TRIBUNNEWS.COM - Mantan pejabat intelijen Arab Saudi, Saad al-Jabri menuding Putra Mahkota Muhammad bin Salman (MBS) pernah sesumbar akan membunuh raja yang menjabat sebelum ayahnya.
Hal ini diungkapkan Saad al-Jabri melalui wawancara ekskusif dalam program 60 Minutes di CBS yang tayang pada Minggu (24/10/2021).
Al-Jabri yang kini tinggal di pengasingan di Kanada itu mengklaim bahwa pada 2014, Pangeran MBS sesumbar bahwa dia bisa menghabisi Raja Abdullah.
Dilansir AP News, saat itu Pangeran MBS belum memiliki peran penting karena ayahnya Salman bin Abdulaziz masih menjadi pewaris takhta.
Diketahui Raja Salman naik takhta pada 2015 setelah saudara tirinya, Raja Abdullah meninggal dunia karena sebab yang wajar.
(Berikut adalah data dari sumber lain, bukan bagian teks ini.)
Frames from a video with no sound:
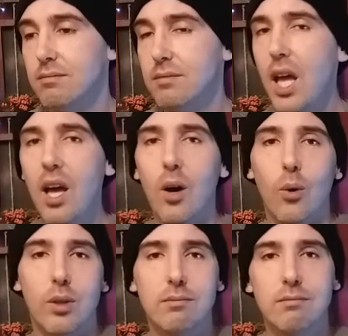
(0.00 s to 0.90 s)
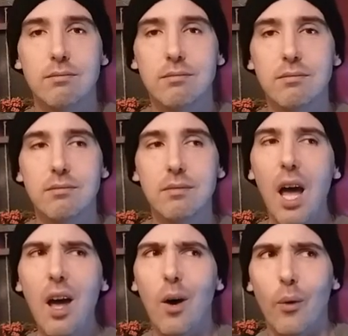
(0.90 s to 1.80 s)
No!
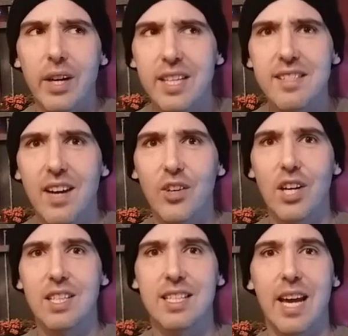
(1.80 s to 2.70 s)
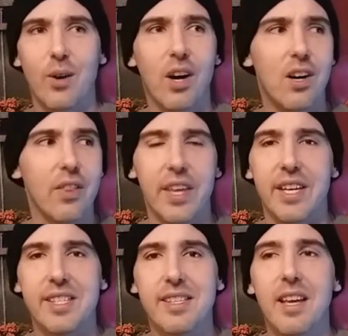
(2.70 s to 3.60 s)
No! It's not wrong to doubt all
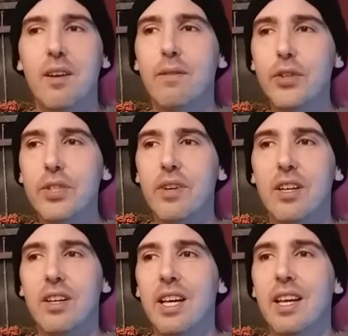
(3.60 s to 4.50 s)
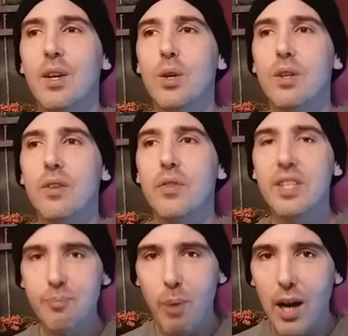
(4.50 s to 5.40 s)
this. First of all,
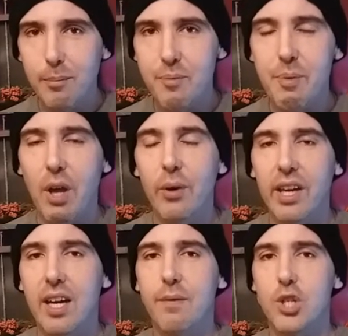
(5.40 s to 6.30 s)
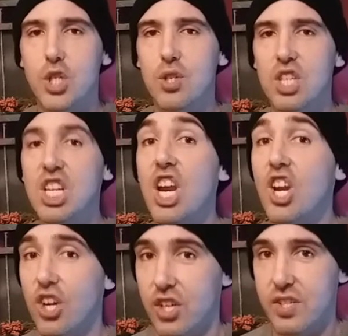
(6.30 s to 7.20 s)
this problem's been going on for
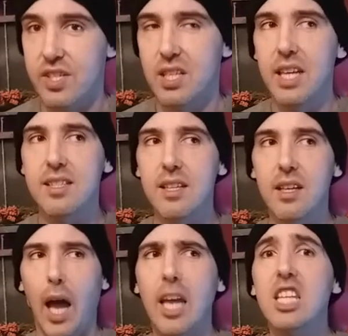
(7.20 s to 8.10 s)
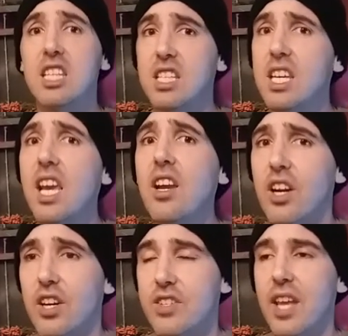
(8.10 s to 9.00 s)
years. It's
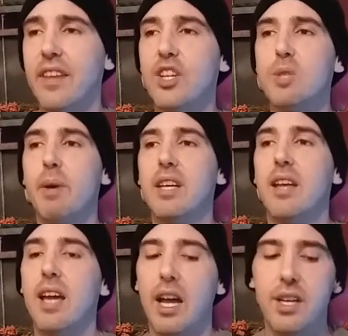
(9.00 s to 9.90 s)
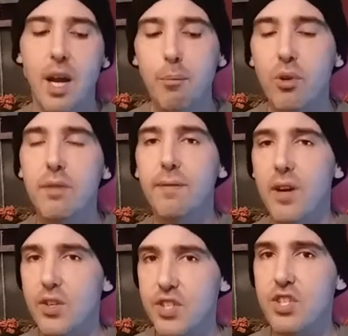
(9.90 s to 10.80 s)
years, and there's been a number of
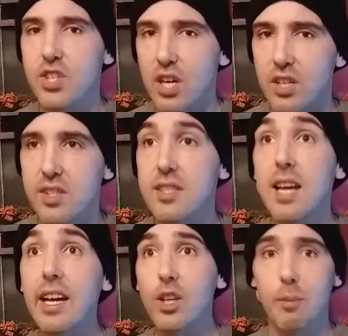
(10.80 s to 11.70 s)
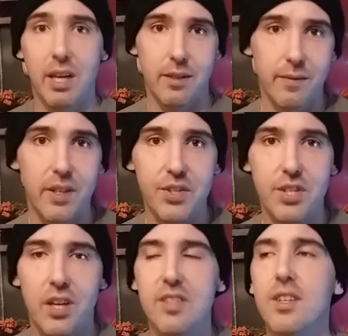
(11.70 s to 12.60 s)
false starts, documented false
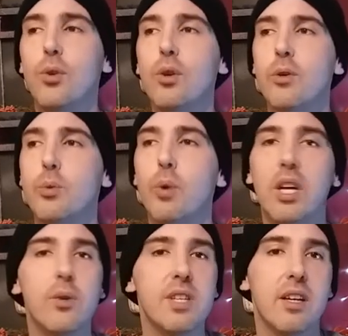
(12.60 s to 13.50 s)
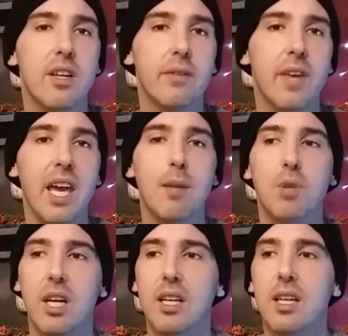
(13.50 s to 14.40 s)
starts, and who knows what goes on off
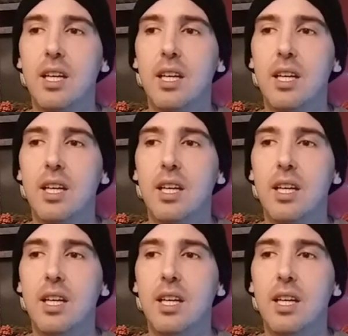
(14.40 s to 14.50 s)
camera.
Baca juga: Mengaku Ditargetkan untuk Dibunuh, Eks Intel Sebut Pangeran MBS Tak Punya Empati
Baca juga: Kemenag: Nota Diplomatik Arab Saudi Belum Beberkan Detail Persyaratan Umrah Jemaah Indonesia
Dikatakan al-Jabri, dalam sebuah pertemuan dengan Pangeran Mohammed bin Nayef pada 2014, Pangeran MBS mengatakan dia bisa membunuh Raja Abdullah untuk mempercepat sang ayah naik takhta.
"Dia mengatakan kepadanya, 'Saya ingin membunuh Raja Abdullah. Saya mendapatkan cincin racun dari Rusia'."
"'Cukup bagi saya untuk berjabat tangan dengannya dan dia akan selesai,'" kata al-Jabri menirukan ucapan Pangeran MBS dalam wawancara.
Pria 62 tahun ini mengklaim intelijen Saudi saat itu menanggapi hal ini sebagai ancaman serius.
Bahkan, klaim al-Jabri, masalah ini ditangani keluarga kerajaan.
Lebih lanjut al-Jabri mengatakan, rekaman video pertemuan itu masih ada.
Sebelumnya, mantan pejabat intel ini juga menyebut Putra Mahkota Saudi tidak akan beristirahat sampai melihatnya mati karena takut dengan informasi yang dia miliki.
"Saya kira saya akan dibunuh suatu hari karena orang ini (MBS) tidak akan beristirahat sampai dia melihat saya mati," ujarnya.
Al-Jabri juga menggambarkan Pangeran Mohammad bin Salman sebagai "seorang psikopat, pembunuh".